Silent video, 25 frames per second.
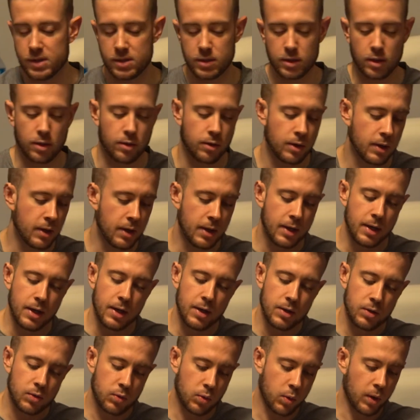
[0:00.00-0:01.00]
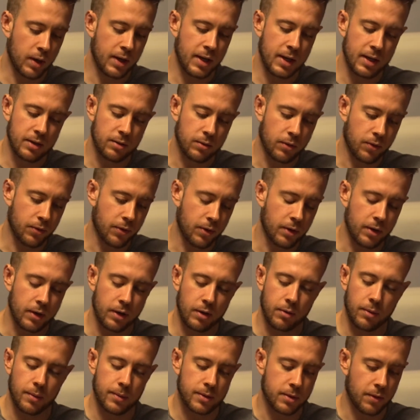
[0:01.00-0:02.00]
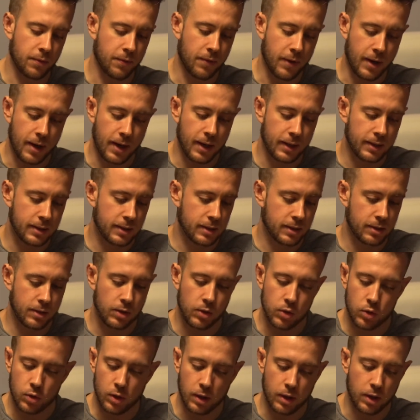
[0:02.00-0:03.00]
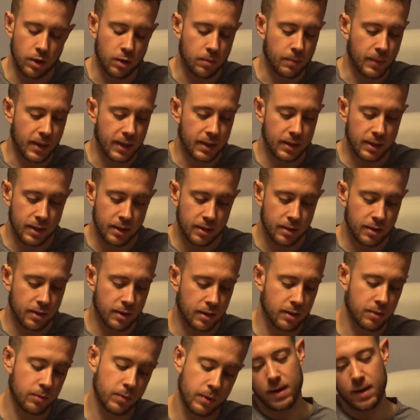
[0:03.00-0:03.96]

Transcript: So 20 to 30 grams of fat usually on my dinner.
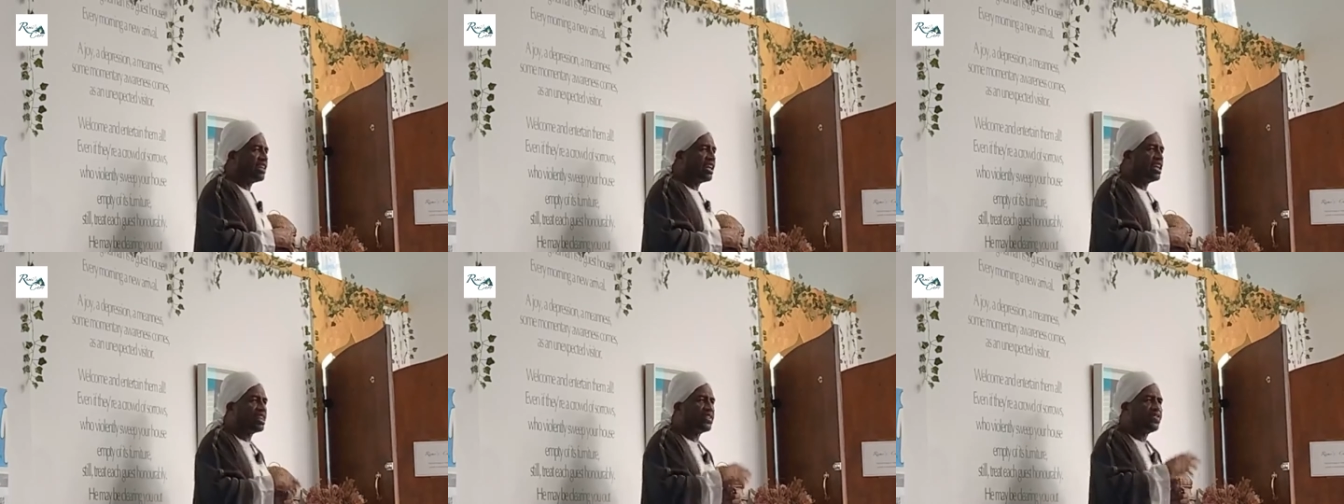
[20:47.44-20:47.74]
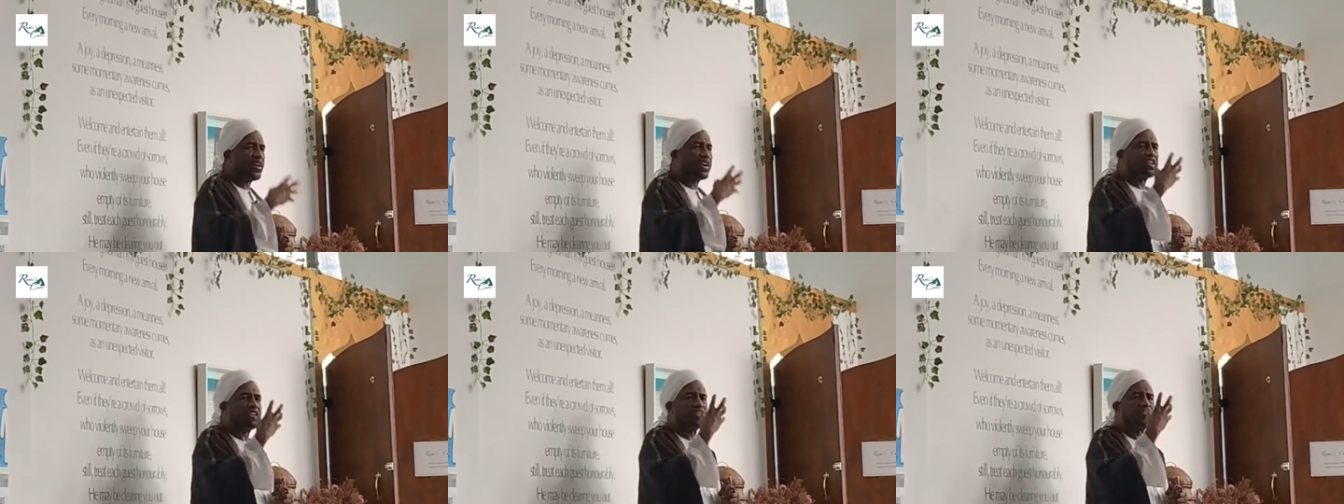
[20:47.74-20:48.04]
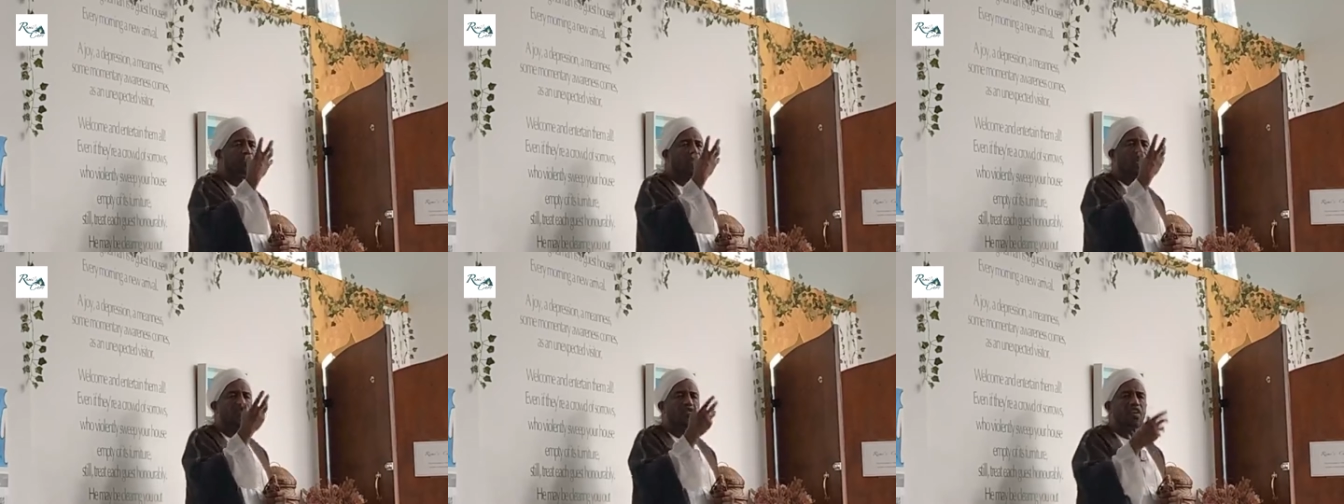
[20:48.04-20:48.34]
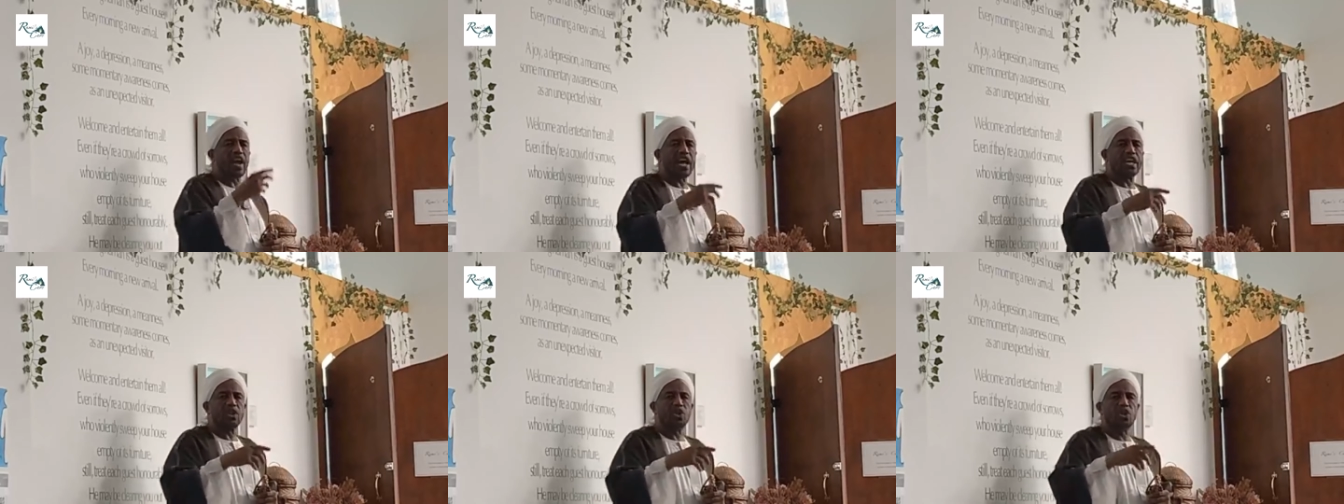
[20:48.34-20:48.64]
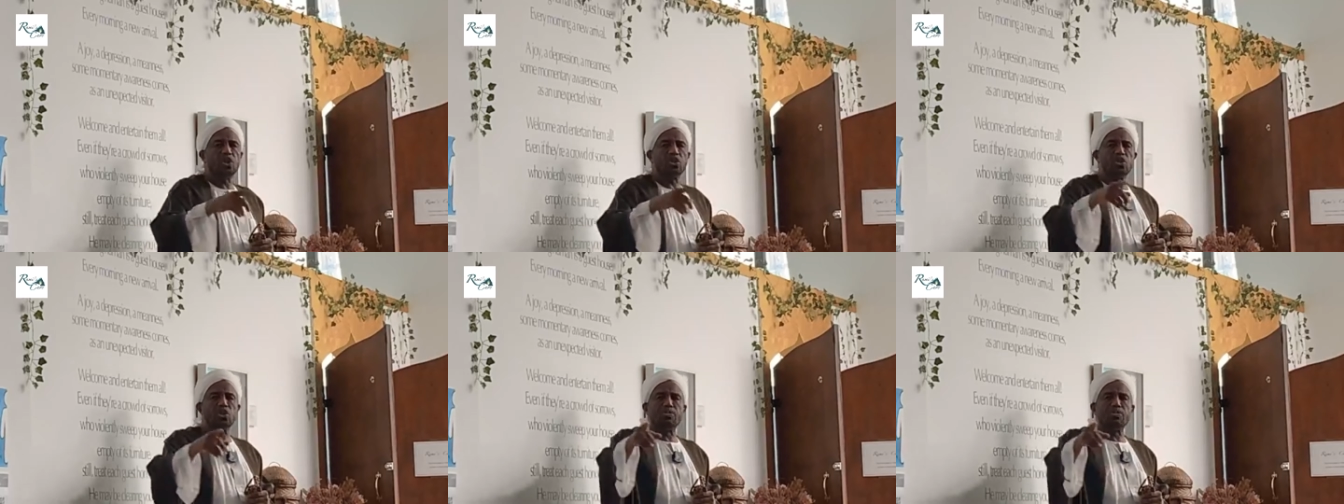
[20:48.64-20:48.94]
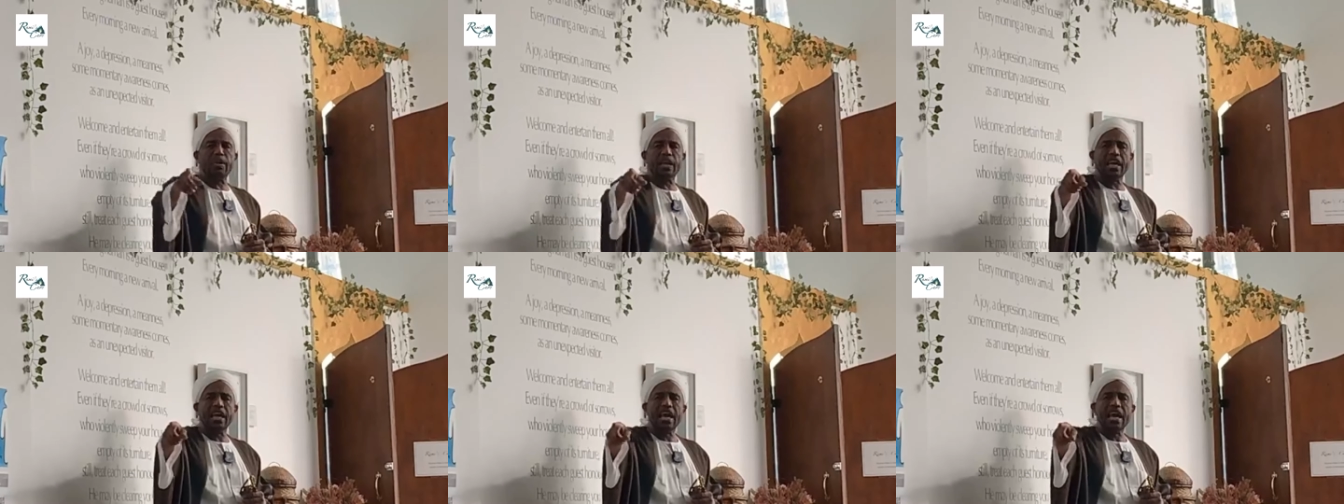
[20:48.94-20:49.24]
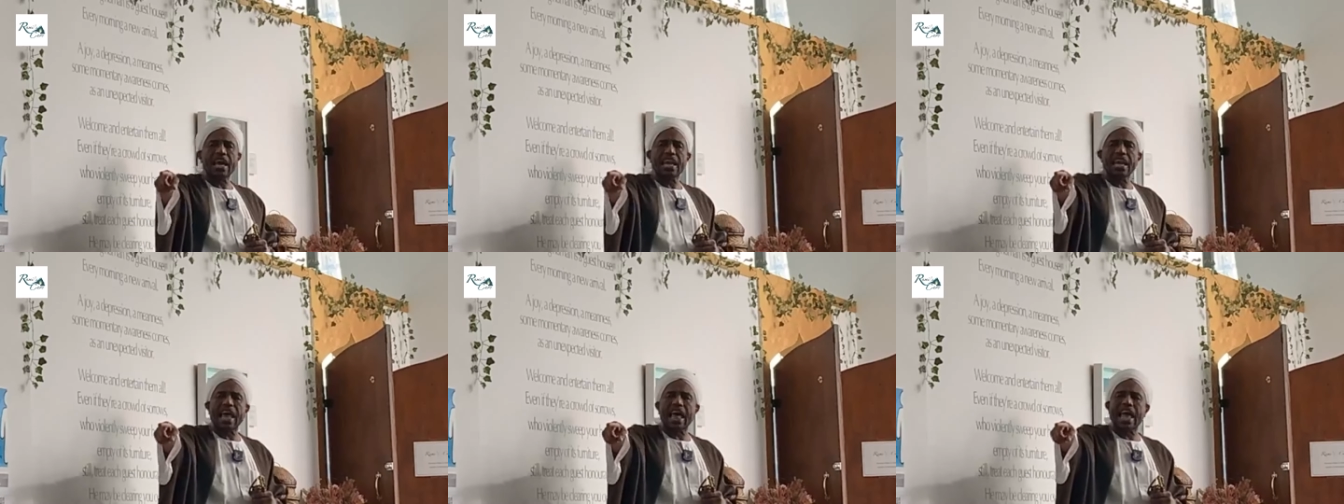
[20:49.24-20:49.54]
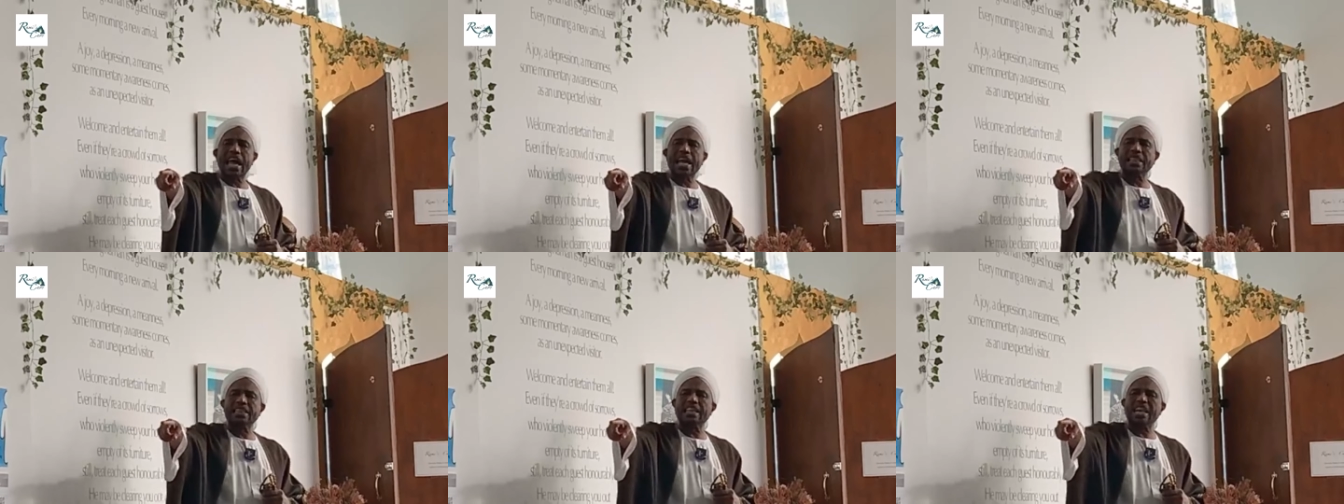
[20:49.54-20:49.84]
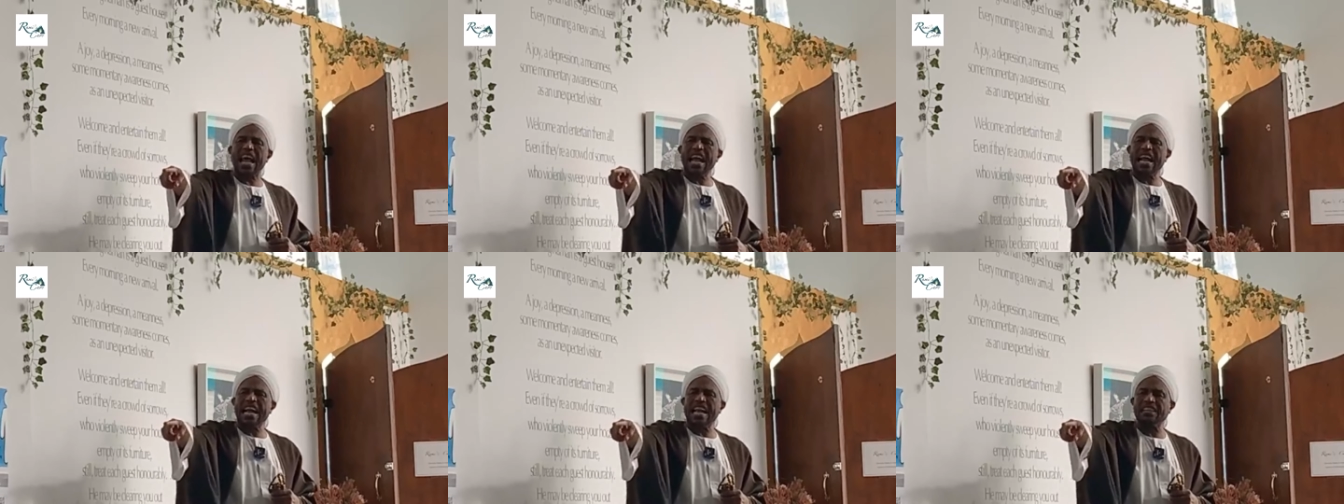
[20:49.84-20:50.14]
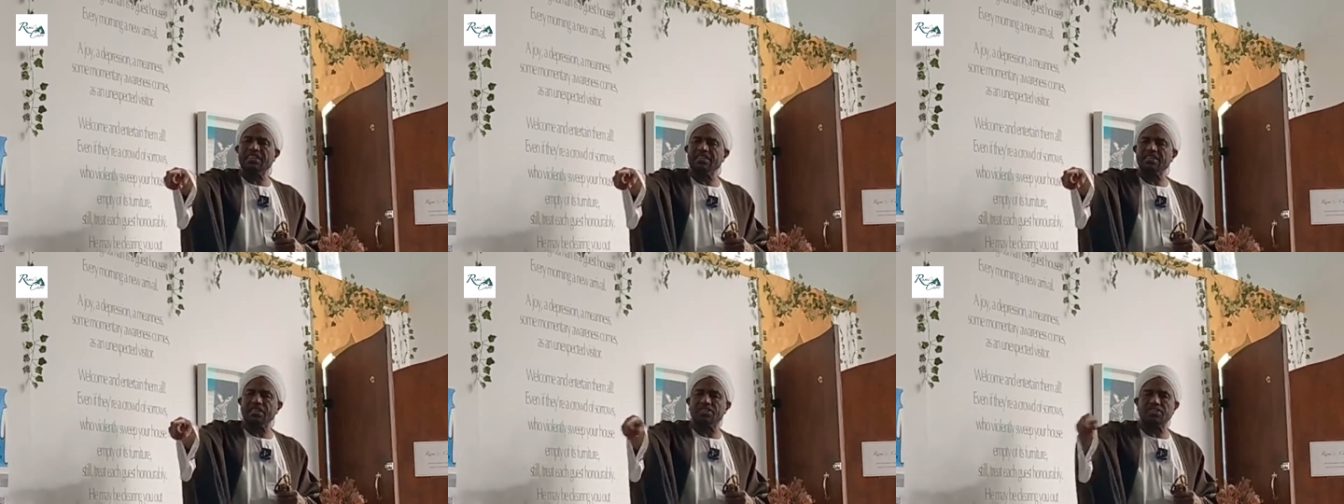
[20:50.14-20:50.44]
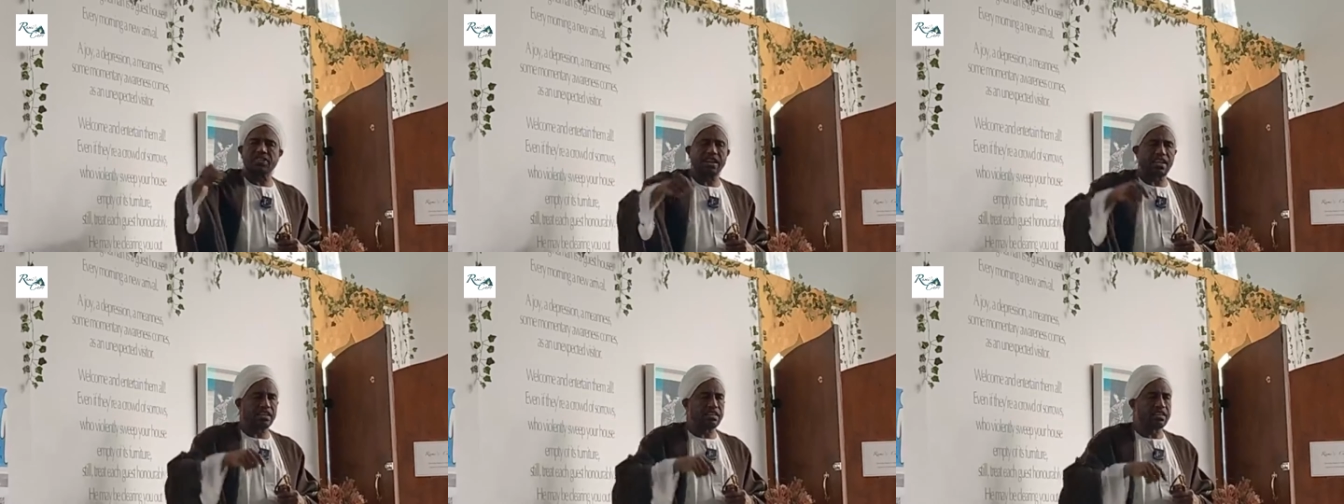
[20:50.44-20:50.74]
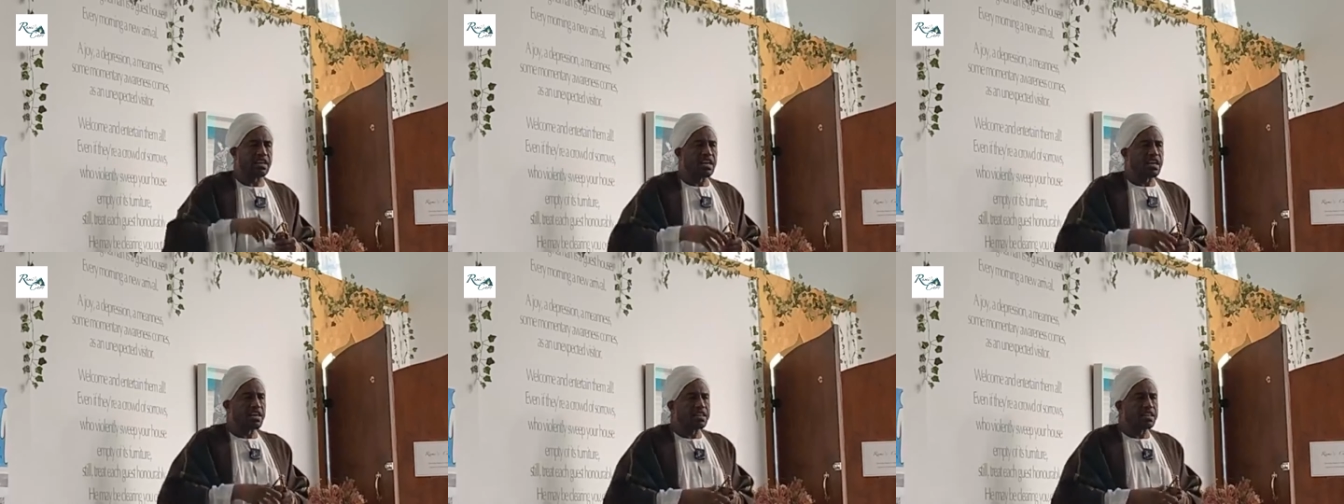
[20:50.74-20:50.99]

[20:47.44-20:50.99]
His face is full of light. He used to be lying drunkard in the street.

Task to carry out -> What is needed is an exact copy of the lines above from the one with "Transcript: So 20" to the one with "[20:50.14-20:50.44]", both ends kept, and nothing more; please leave the pictures out.

Completed exercise ->
Transcript: So 20 to 30 grams of fat usually on my dinner.
[20:47.44-20:47.74]
[20:47.74-20:48.04]
[20:48.04-20:48.34]
[20:48.34-20:48.64]
[20:48.64-20:48.94]
[20:48.94-20:49.24]
[20:49.24-20:49.54]
[20:49.54-20:49.84]
[20:49.84-20:50.14]
[20:50.14-20:50.44]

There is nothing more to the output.